Sunday, June 27, 2021

Natural Bridge

It's a familiar recipe: Rock, flowing water, and time. Lots and lots of time. What the Colorado River is to the Grand Canyon, pretty but unassuming little Cedar Creek is to Virginia's Natural Bridge.

The bridge, which lends its name to both the nearest town and the encompassing Rockbridge County, is 215 feet high (higher than Niagara Falls) and spans 90 feet over the Cedar Creek gorge. And it is in fact a functioning bridge—Lee Highway (US-11) crosses Cedar Creek here.

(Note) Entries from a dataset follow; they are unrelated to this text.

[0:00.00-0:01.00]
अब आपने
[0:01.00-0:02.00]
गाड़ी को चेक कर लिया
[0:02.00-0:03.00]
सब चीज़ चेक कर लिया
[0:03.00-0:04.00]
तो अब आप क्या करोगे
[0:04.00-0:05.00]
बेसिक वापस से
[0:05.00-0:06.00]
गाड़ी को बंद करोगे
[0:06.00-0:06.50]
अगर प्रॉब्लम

George Washington surveyed the Natural Bridge in 1750, leaving his initials carved in two different places, and Thomas Jefferson bought the land from King George III in 1774. For twenty shillings he found himself the owner of "the most Sublime of nature's works". (Presumably he made this pronouncement after the purchase, or the king might have held out for more money.) Guests at Jefferson's cabin included notables such as John Marshall, James Monroe, Henry Clay, Sam Houston, and Martin Van Buren. 

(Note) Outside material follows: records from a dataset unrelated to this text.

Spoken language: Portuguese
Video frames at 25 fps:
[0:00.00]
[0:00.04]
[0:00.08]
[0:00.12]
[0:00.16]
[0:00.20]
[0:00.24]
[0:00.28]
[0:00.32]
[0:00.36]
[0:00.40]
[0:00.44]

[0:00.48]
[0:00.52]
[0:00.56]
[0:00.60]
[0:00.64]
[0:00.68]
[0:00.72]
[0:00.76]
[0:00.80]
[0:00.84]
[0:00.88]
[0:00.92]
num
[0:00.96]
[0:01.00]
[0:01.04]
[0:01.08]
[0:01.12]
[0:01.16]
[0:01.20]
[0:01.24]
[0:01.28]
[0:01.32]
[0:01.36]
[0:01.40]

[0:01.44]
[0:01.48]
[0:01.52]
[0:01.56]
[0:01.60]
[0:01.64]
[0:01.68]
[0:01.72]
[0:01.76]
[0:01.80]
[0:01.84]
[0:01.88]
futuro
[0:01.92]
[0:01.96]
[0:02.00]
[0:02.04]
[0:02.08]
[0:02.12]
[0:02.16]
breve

[Not Washington's initials, obviously, but the impulse to leave one's mark was still evident 105 years later.]

Jefferson also leased out a cave along Cedar Creek for the mining of saltpetre (potassium nitrate), an ingredient used in the making of gunpowder. About 1812, when gunpowder was an especially critical commodity, workers from the mine heard flowing water and discovered the "Lost River", a previously unknown underground stream. They blasted an opening, and the Lost River now spills into Cedar Creek upstream from the Natural Bridge. The prevailing geological theory for the bridge itself is that Cedar Creek too originated as an underground river, and that the arch is all that remains of the roof of a previously more extensive cavern through which the creek flowed.

[The Lost River.]

In geological time, of course, Thomas Jefferson "owned" this land just moments ago. Title is currently held by the Virginia Conservation Legacy Fund (VCLF), and the land has been managed since 2016 as a Virginia state park, with a view toward preserving the area's natural and human history, including the native Monacan culture.

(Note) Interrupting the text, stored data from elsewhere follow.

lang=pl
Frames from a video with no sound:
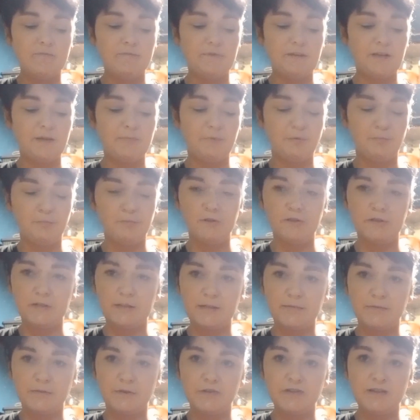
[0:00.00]
W Thermomixie
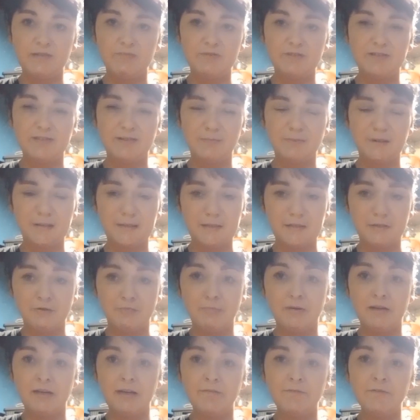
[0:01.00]
stwierdziłam, że zrobię ten sok
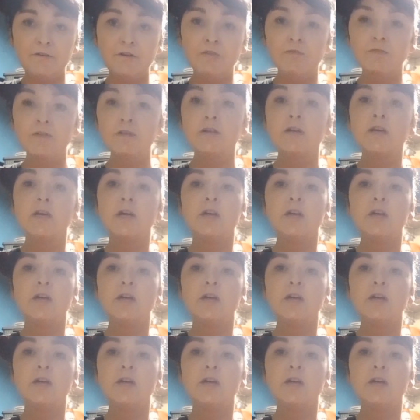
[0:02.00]
marchewkowy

[Wattle fencing at a re-creation of a Monacan homestead on the banks of Cedar Creek.]

[Slightly blurry owing to low light, but I like Jessa's portrait of a Louisiana northern waterthrush.]

[Cedar Creek.]


[Lace Falls.]


[Ancient eastern arbor vitae or northern white cedar, possibly the namesake of Cedar Creek though closer to Cascade Creek, a tributary. The tree died in 1980 but was estimated to be over 1600 years old.]